BBC News - Monday, 23 December, 2002
HIV harms humans by destroying vital immune cells, leaving the body wide open to dangerous predatory infections.
The idea behind the vaccine is to prime the body's own immune system to cope better with the HIV assault.
While many vaccines are aimed at preventing illness by preparing an immune response in advance, this one might actually help patients who already have an established infection.
Alerting immune system
The research team behind the vaccine, from the Universite Rene Descartes in Paris, made the vaccine out of "dendritic cells".

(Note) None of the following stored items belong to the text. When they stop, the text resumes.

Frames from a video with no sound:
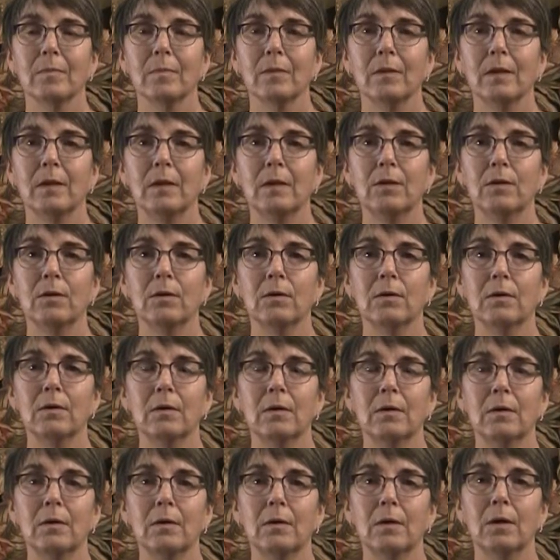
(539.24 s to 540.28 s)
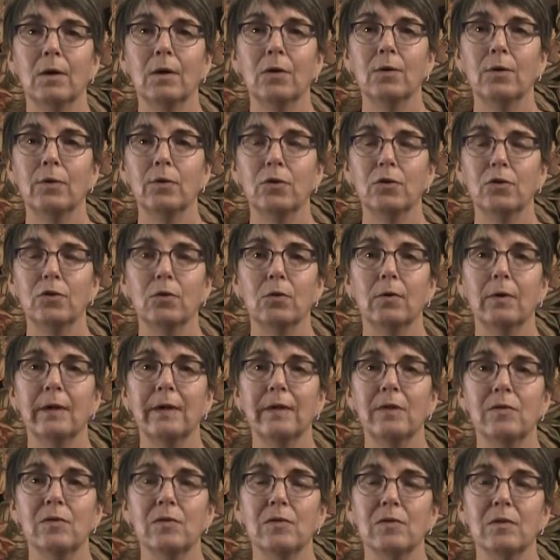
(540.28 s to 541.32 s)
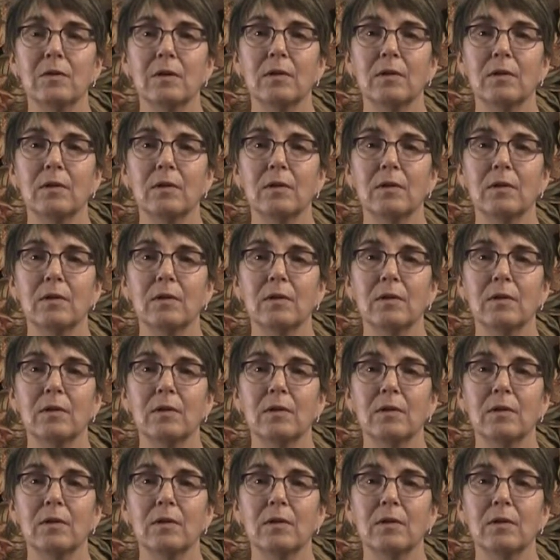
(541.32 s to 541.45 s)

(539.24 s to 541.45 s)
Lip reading: and your own choice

These are immune cells which pick up bits of "foreign invaders", such as viruses, then present these fragments to aggressive immune cells so they can be recognised and attacked.
In this case, dendritic cells were taken out of the macaque monkeys, grown in culture and then treated with inactivated viruses - in this case "simian immunodeficiency virus" (SIV), the monkey equivalent of HIV.
When the treated cells were injected back into the monkeys levels of SIV in the blood fell dramatically, dropping to only a fiftieth of previous levels.
'Surprising'
In addition, levels of another key immune cell, CD4 - used as an indicator of the health of the immune system - rose after the vaccine was applied.
The beneficial effects were maintained throughout the study.
Dr Bruce Walker, of Massachussetts General Hospital, and an expert in HIV, said that the method could present a "major new therapeutic approach to HIV".
However, he said that the findings were "surprising" and needed to be repeated in other monkeys to be fully convincing.